What are Senior Notes

Senior notes are debt securities (bonds) that take precedence over other types of debt, in that senior note-holders are the first to be paid if any assets are left over after a company's liquidation, following bankruptcy proceedings. Senior notes pay lower coupon rates of interest than junior unsecured bonds, because they boast a higher level of security and carry a reduced risk of default.

Key Takeaways

  • Senior notes are debt securities that give the note holders the first crack at recovering their funds, in the even that the company declares bankruptcy and liquidates its assets.
  • Because senior notes are more secure and less likely to default than junior unsecured bonds, they pay relatively lower coupon rates.
  • Traditionally, senior notes have shorter maturity time periods than other bonds.


Unlike senior debt, senior notes are not necessarily backed by specific assets pledged as collateral. Consequently, the bondholder may not receive his or her full principal and interest, in the event of liquidation. If a liquidation occurs, secured debt is repaid first by selling the collateral backing the debt, then senior note-holders are paid, followed by payments to other unsecured debt holders, if any assets remain.

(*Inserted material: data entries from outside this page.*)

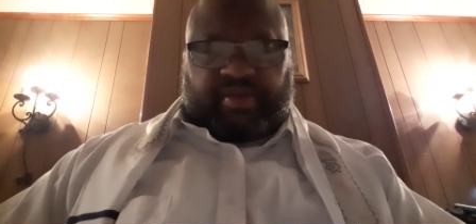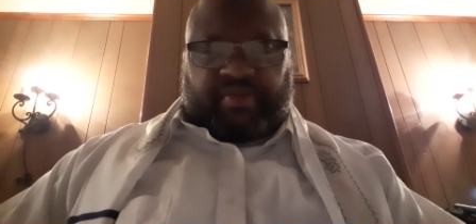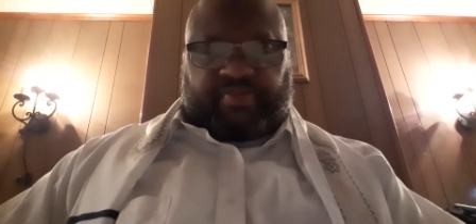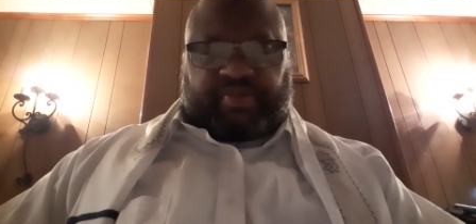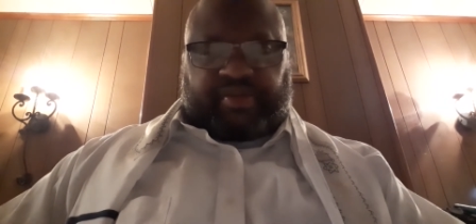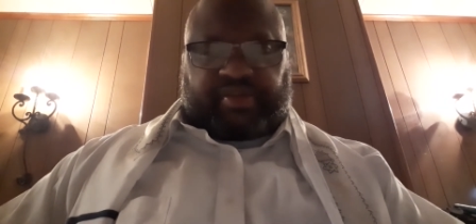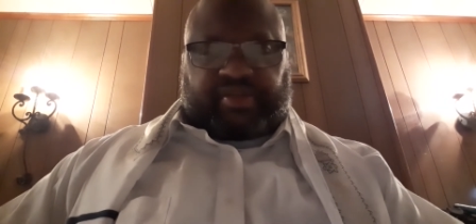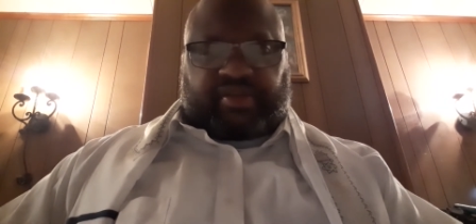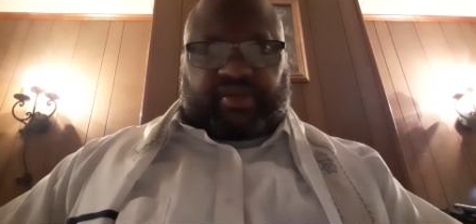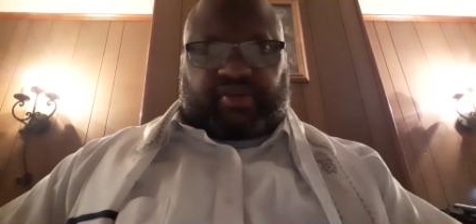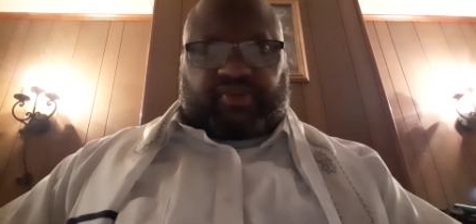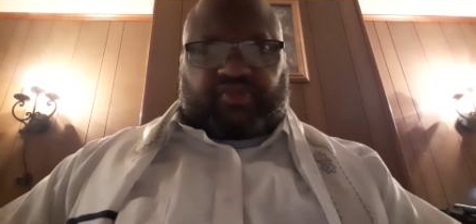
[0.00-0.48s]

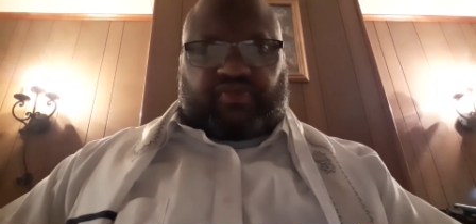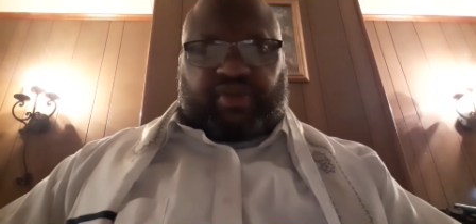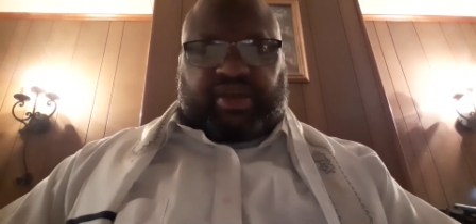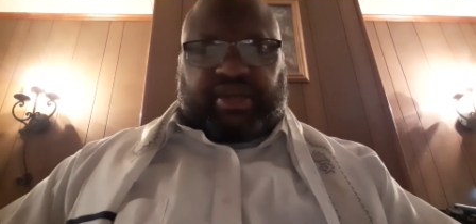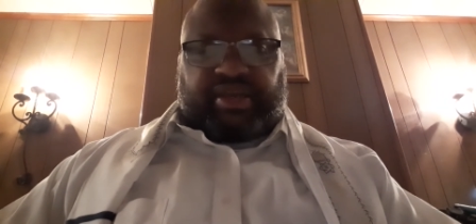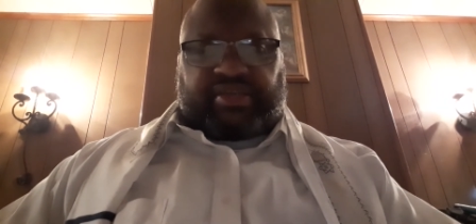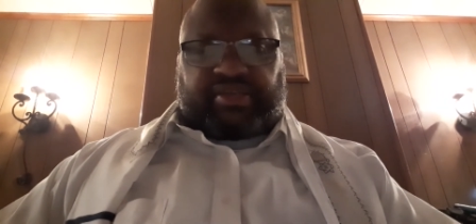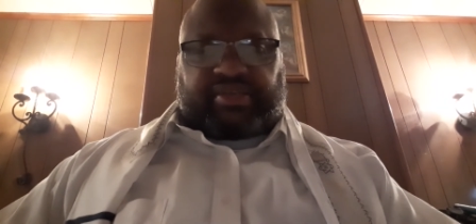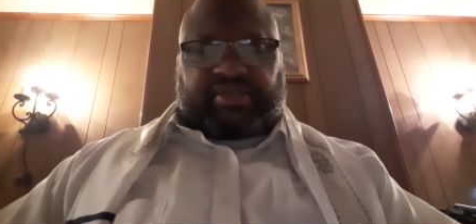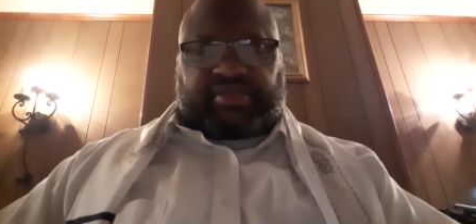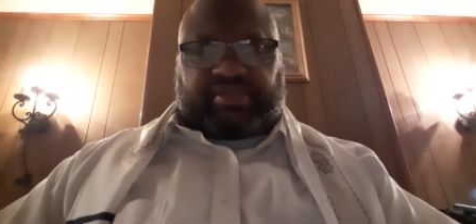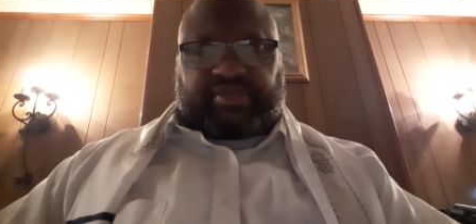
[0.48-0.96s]
But the
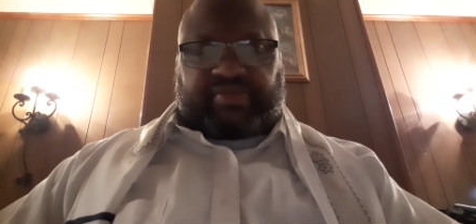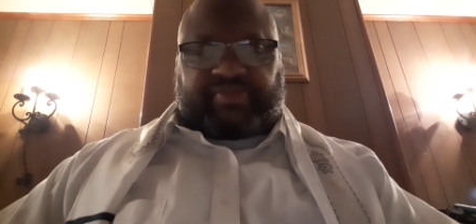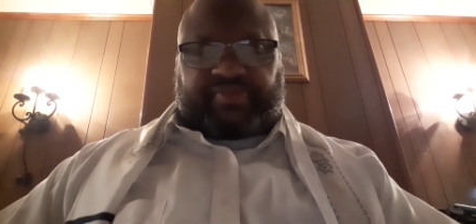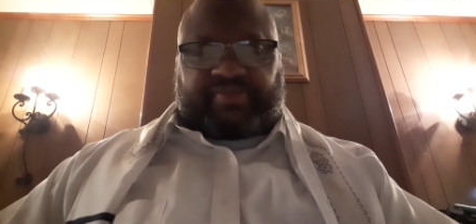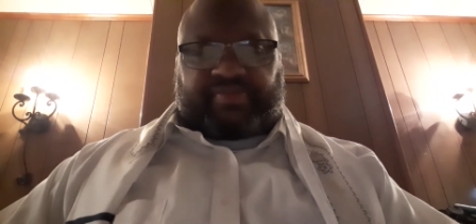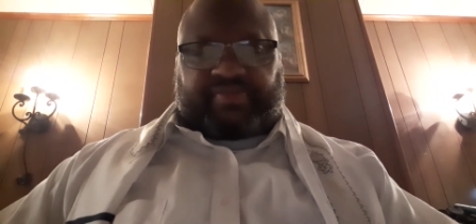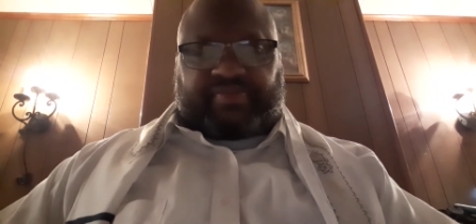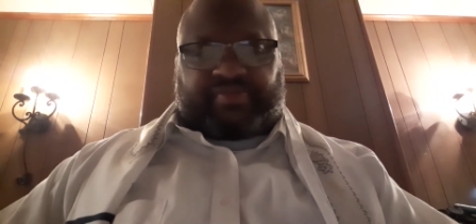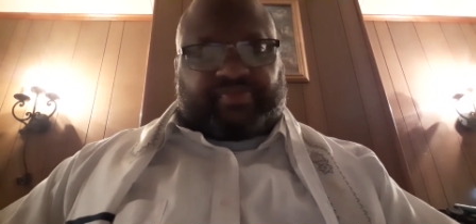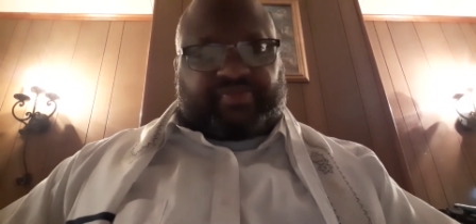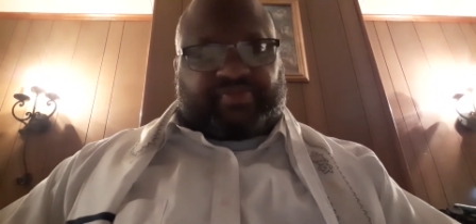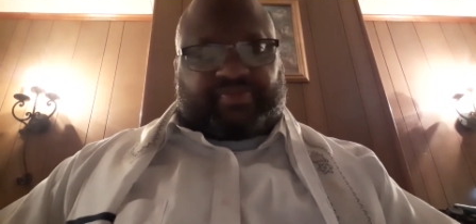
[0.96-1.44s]
grace,
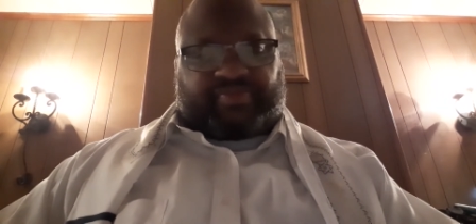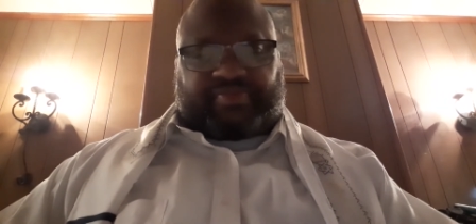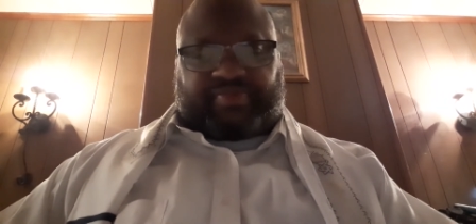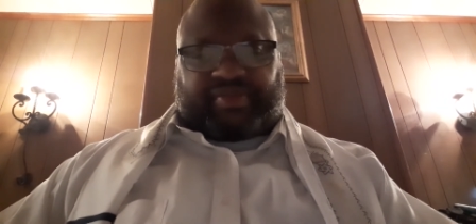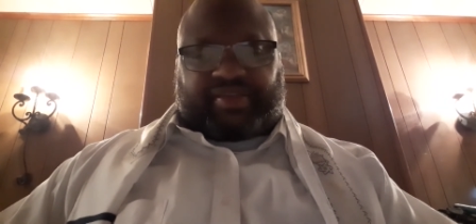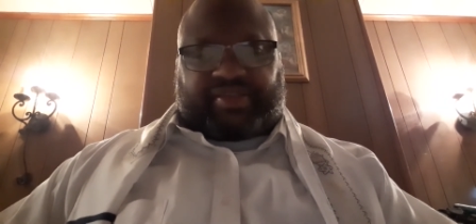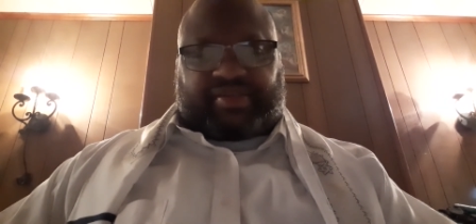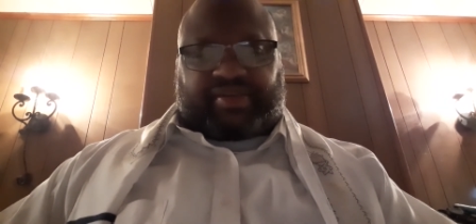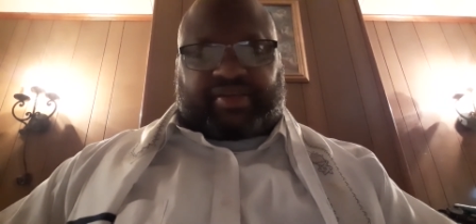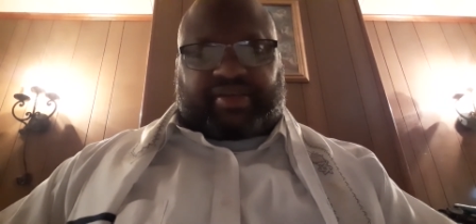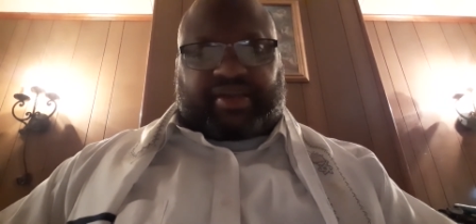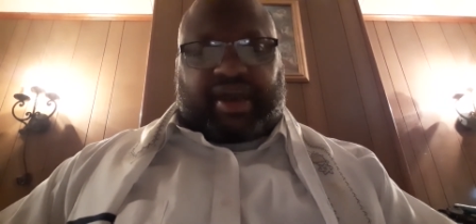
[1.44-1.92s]
mm,
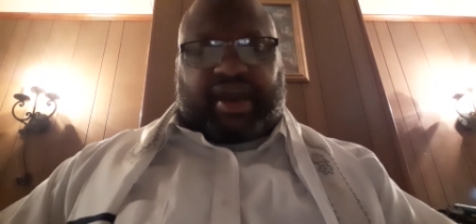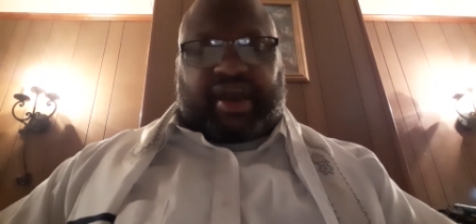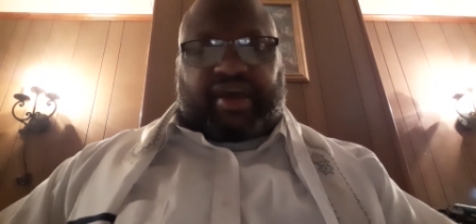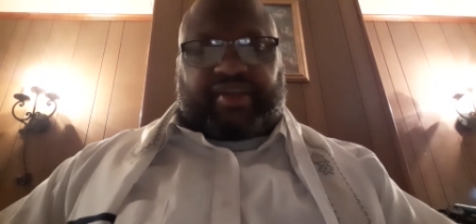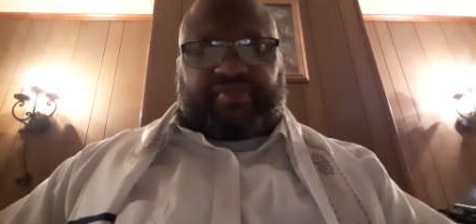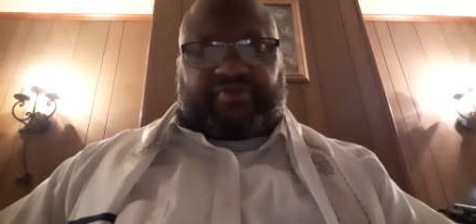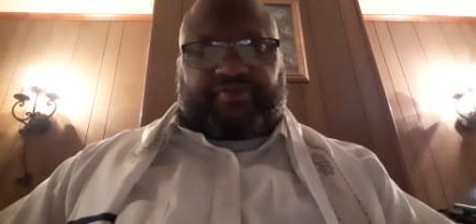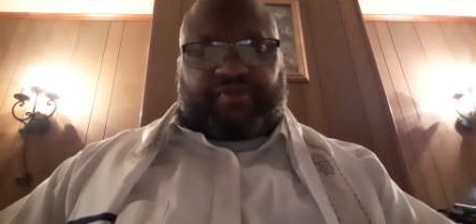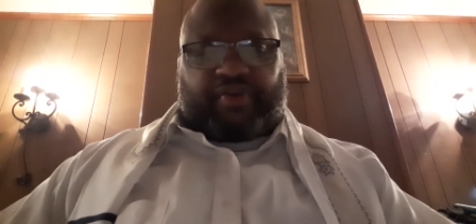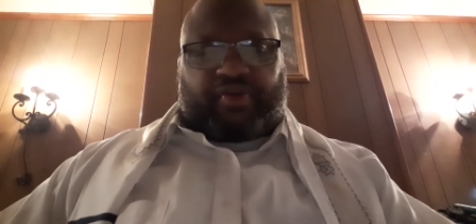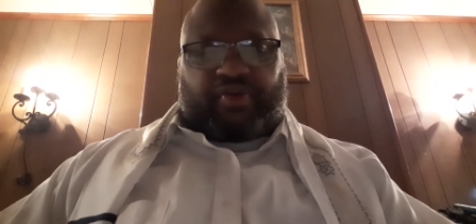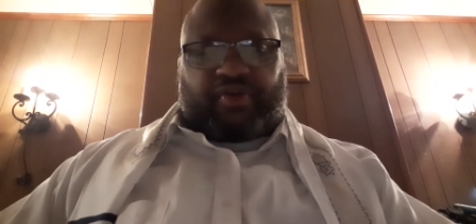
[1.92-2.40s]
but the God
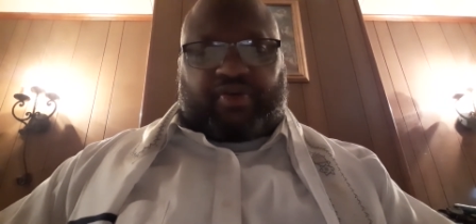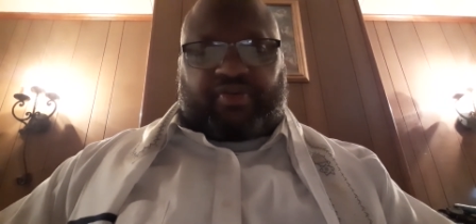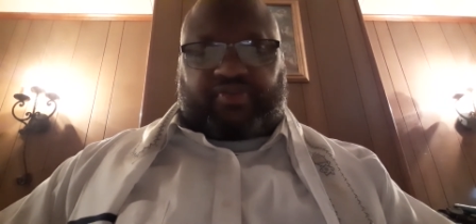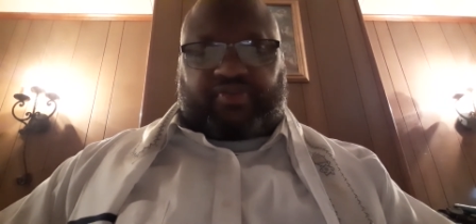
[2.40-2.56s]
of all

Factoring in Maturity Dates

Senior notes typically have shorter maturity time periods than other bonds. Depending on the issuer, the senior note maturity schedules are as follows:

  • Corporate issued senior notes mature in 10 years or less
  • Municipal bond senior notes mature in one year or less
  • U.S. Treasury senior notes mature in two to 10 years

How Bonds Are Rated

Standard & Poor's and Moody's Investors Service--the two largest bond rating firms, rank bonds based on the issuer's ability to repay the principal and the interest payments on time. The rating for a senior note is based on the creditworthiness of the issuer, including the ability to generate consistent earnings with which to finance debt payments.

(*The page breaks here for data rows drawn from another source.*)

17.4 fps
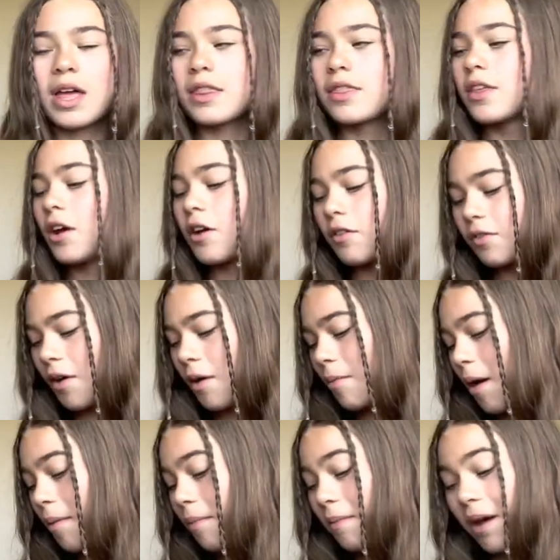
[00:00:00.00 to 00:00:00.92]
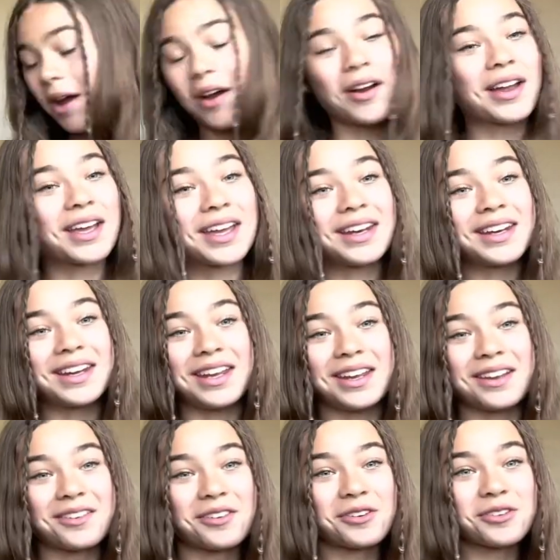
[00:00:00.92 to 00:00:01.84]
They're from American
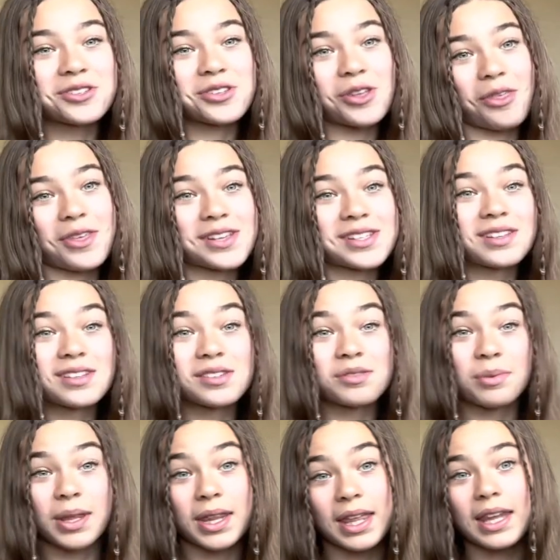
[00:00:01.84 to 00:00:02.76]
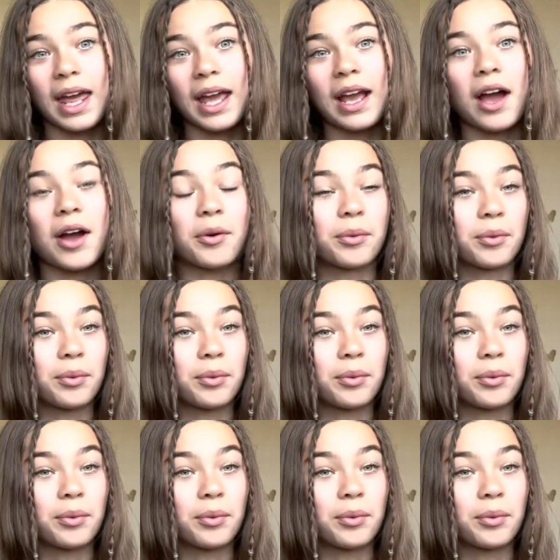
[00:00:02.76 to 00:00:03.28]
Eagle, so this is really, like,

The interest coverage ratio, defined as the ratio of earnings before interest and taxes divided by interest expense, is a commonly-used formula that ratings agencies employ to analyze creditworthiness. This ratio documents how much in earnings the company generates, as a multiple of interest expense. The larger the ratio, the more earning revenue a firm generates, that it may use to make interest payments.

Instances Where Notes Are Convertible

Some senior notes are convertible into shares of the issuer's common stock. Investors may choose to hold senior notes until maturity, or they may elect to convert the notes into a specific number of common stock shares. For example, let's assume that a $1,000 senior note has a conversion option that allows an investor to convert his holding into 20 shares of common stock. If the market price of the common stock increases to $60 per share, the investor owns shares worth $1,200 if he chooses to move forward with the conversion, which lets him own equity in the company, in lieu of owning debt.

[Important: The term "senior note" is often incorrectly interchanged with the term"senior debt".]